AI has a tendency to make the Line Go Up. It also has a tendency to make Money Go Up.
But that doesn’t mean that everyone’s happy, and for a good reason: The value capture around AI tends to be very, veeeery unevenly distributed. The value is captured almost exclusively at the top of the value chain, by a handful of companies.
All the rhetoric we’ve been hearing about how generative AI makes us more productive? It might, eventually, do that (or not, we’ll see). But just like when washing machines and dishwashers were invented, it didn’t free up the time of those doing the laundry and dishes before (predominantly women), it just raised the expectations of what else they should be taking care of. In the end, these machines just transformed the work to be done, but didn’t reduce it. With increasing use of genAI, we’re following in the same footsteps.

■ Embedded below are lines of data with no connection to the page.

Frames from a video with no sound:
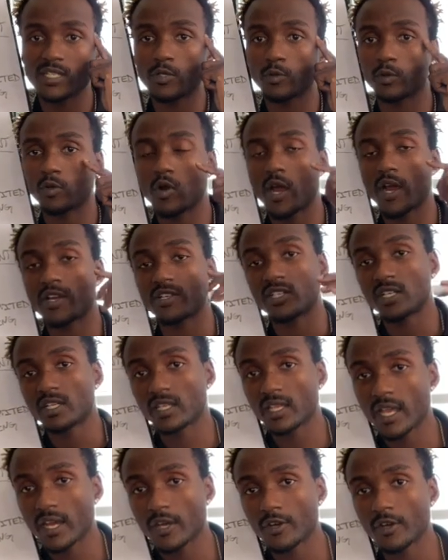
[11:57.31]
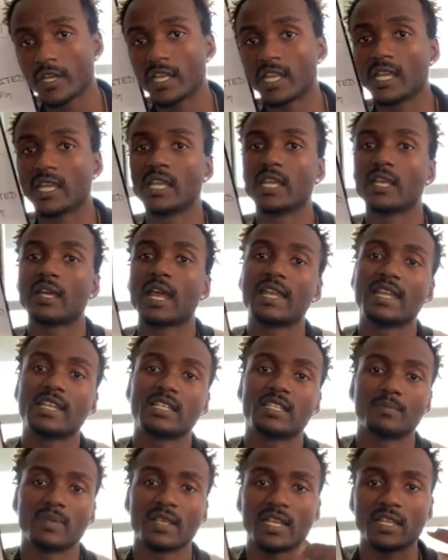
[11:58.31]
it requires clarity, I need
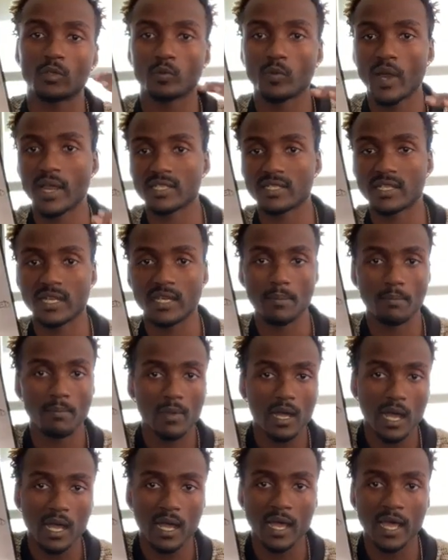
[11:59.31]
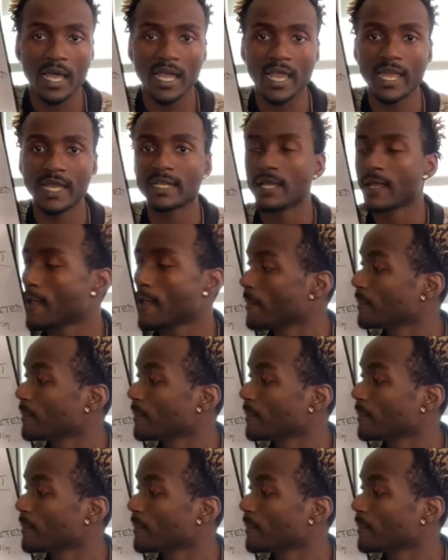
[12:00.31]
to be in the right state of mind.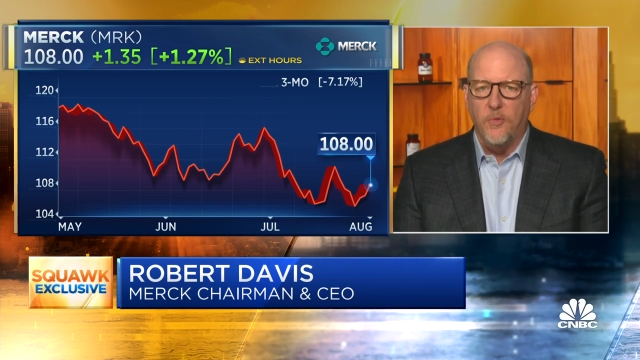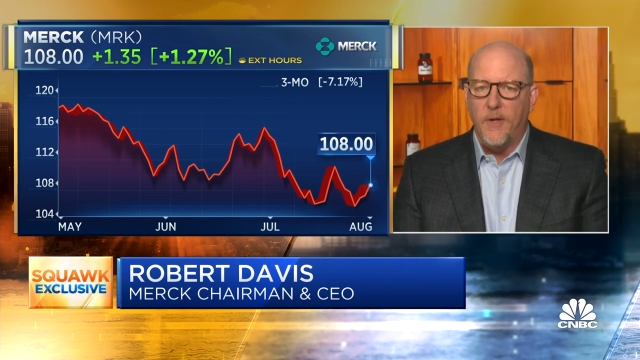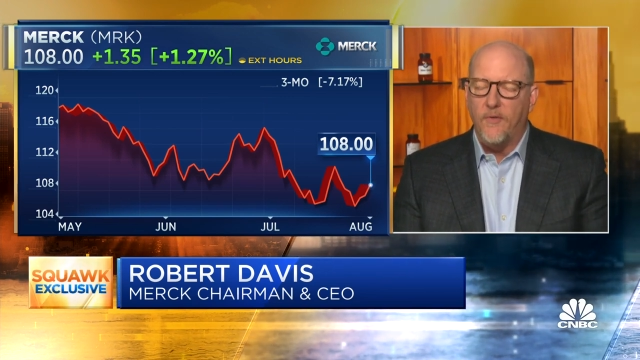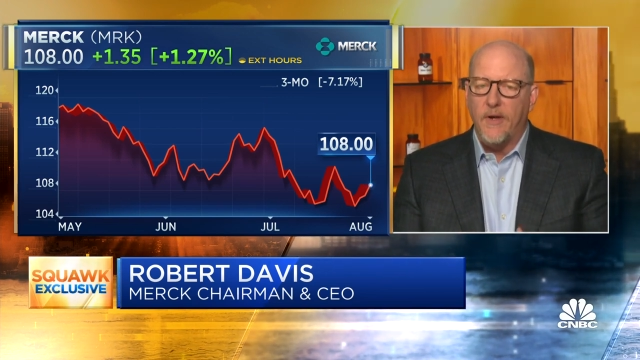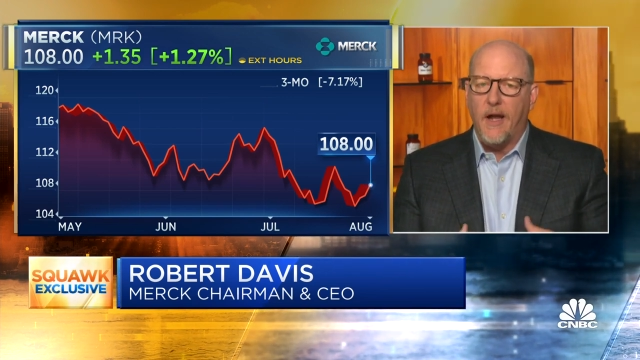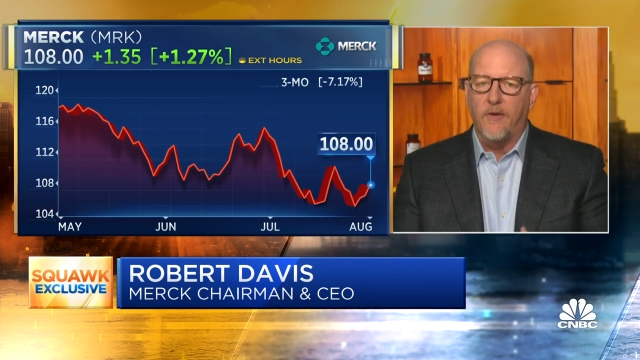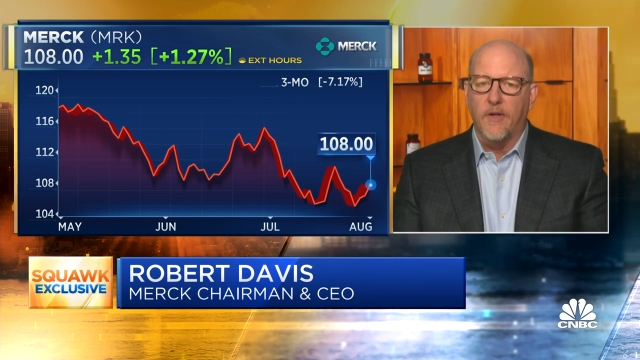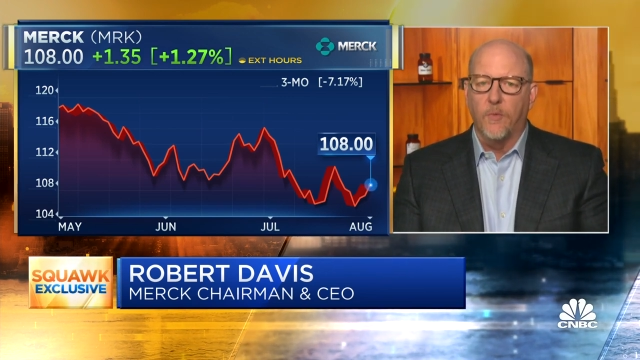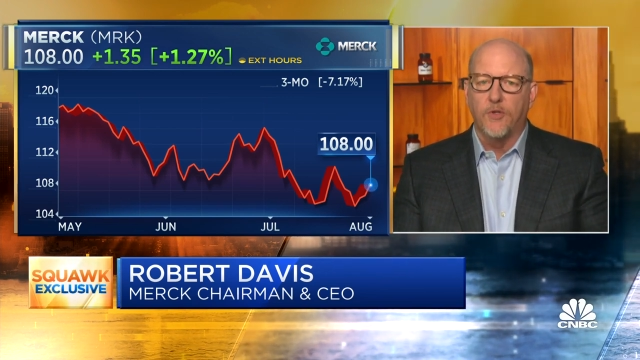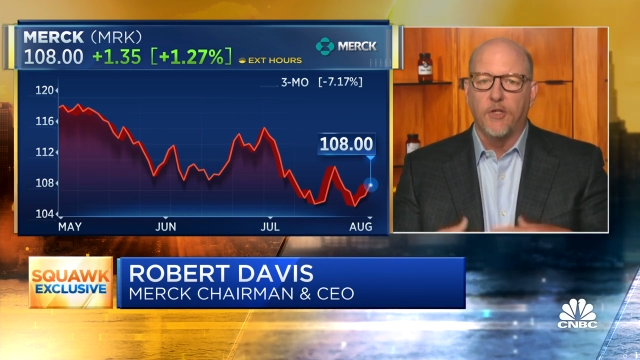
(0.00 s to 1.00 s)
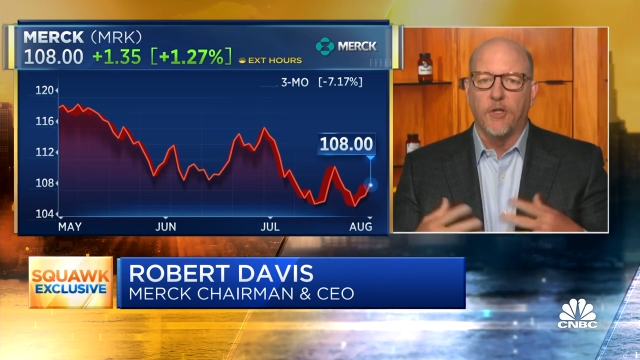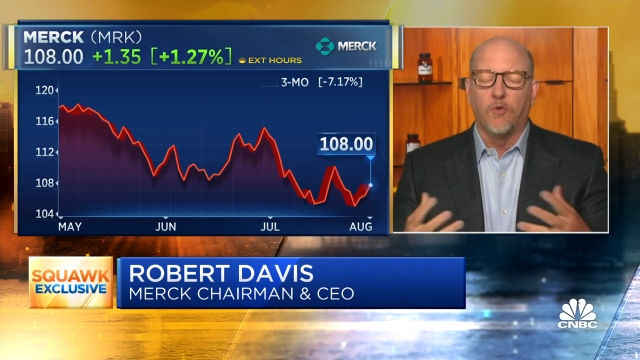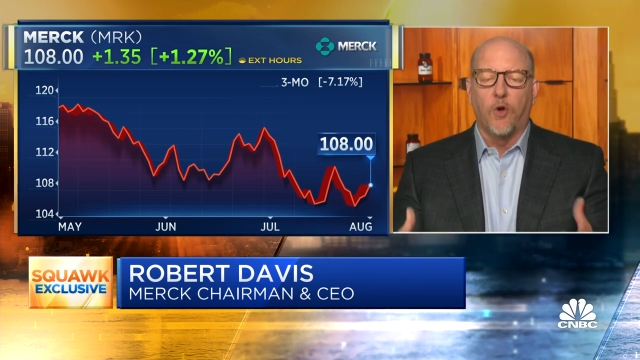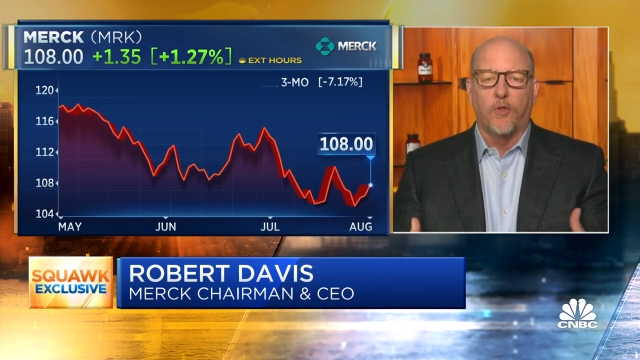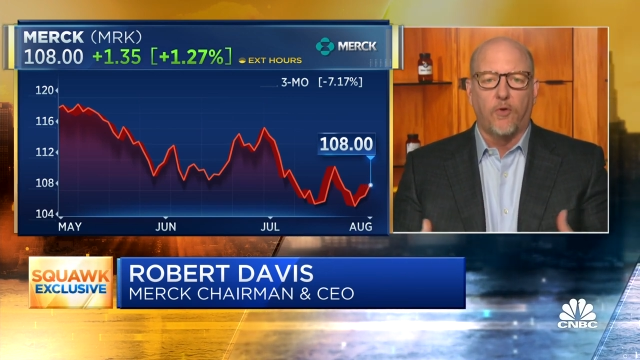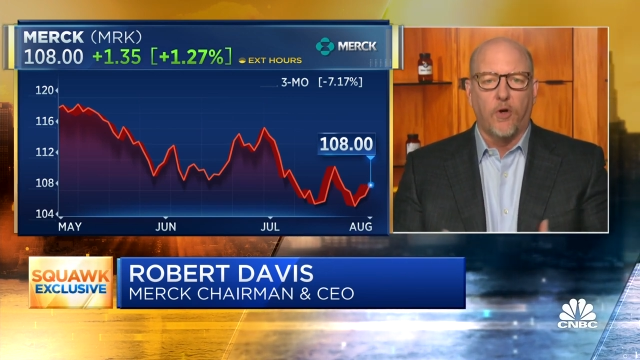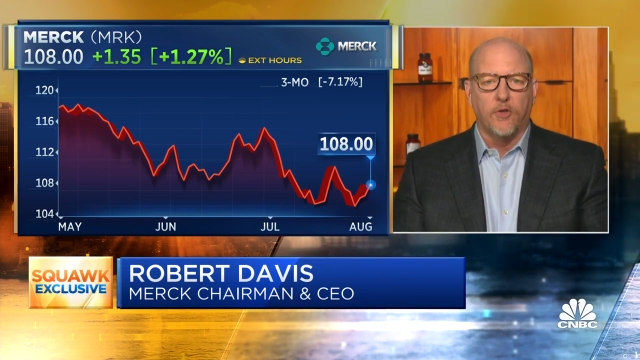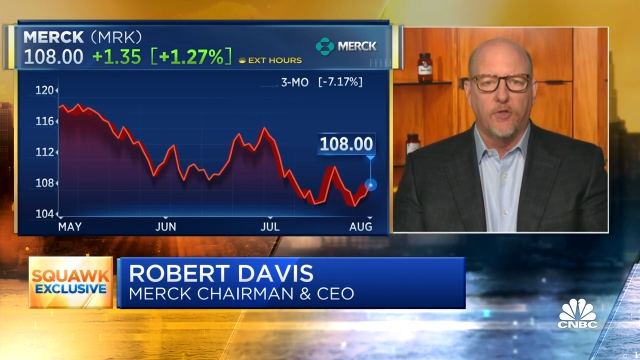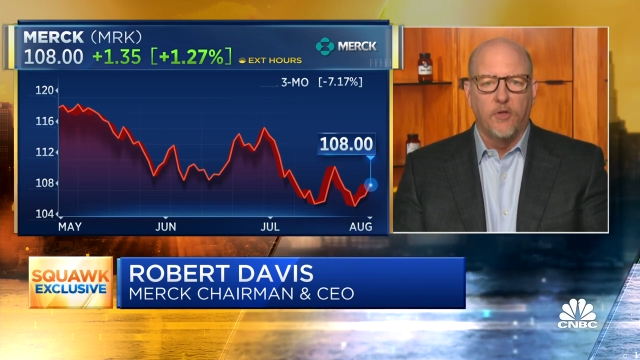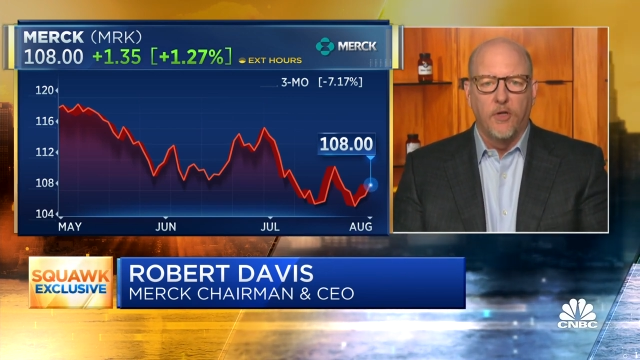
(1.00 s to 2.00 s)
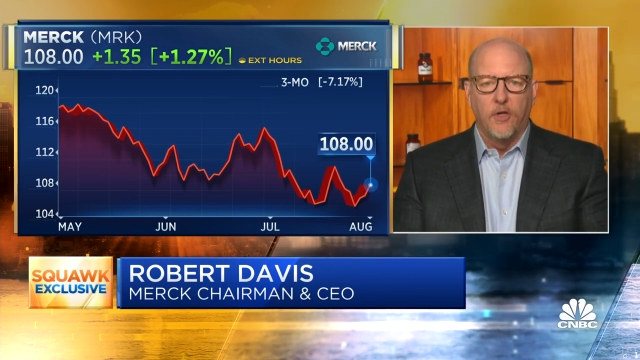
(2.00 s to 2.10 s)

But in reality, we're seeing growth across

The two groups of actors that truly benefit from generative AI so far are 1) a dozen or so of big tech companies and 2) to a smaller degree, employers who might get some small efficiency gain out of their employees.
It’s the opposite of the (long debunked) Trickle Down Economics of yesteryear: The financial value bubbles to the very top, and only trace amounts of the value capture happens anywhere below.
That’s a real problem, a further structural erosion of the middle class, such as it were.
There used to be an expression in tech and management circles: above/below the API. If you worked above the API, you’d be telling the computer what to do, meaning your job was well-paid and relatively safe. If you worked below the API, you were instructed by a computer, for example as a gig worker. Your job was badly paid and you were considered replaceable.
With AI, we see the same dynamic, only that maybe the cut-off between above and below might be a few layers higher up the corporate rung.
If you work above the AI, you’re probably still doing well for a little bit, but it really depends on the type of work you do. Chances are that increasingly even middle management might find themselves in a situation where AI tells them what to do. It could happen even to white collar-type workers. The implications should be obvious: If an AI tells you what to do, you immediately become more replaceable, your work becomes less valuable. Only it could happen to new groups of people.
So, a double whammy of an economic problem: Value moves up the chain, and leaves a gaping hole in the lower hierarchical rungs; and the value capture is concentrated among a tiny, tiny, tiny number of stakeholders. This fully corresponds to recent pre-Davos reports about the overall redistribution of wealth globally that shows that wealth pools at the top, and pools there increasingly and increasingly fast.
This is how trust in the system is hollowed out. This is at the core of why democracy is retreating globally. It’s not the only reason, but it is a main one.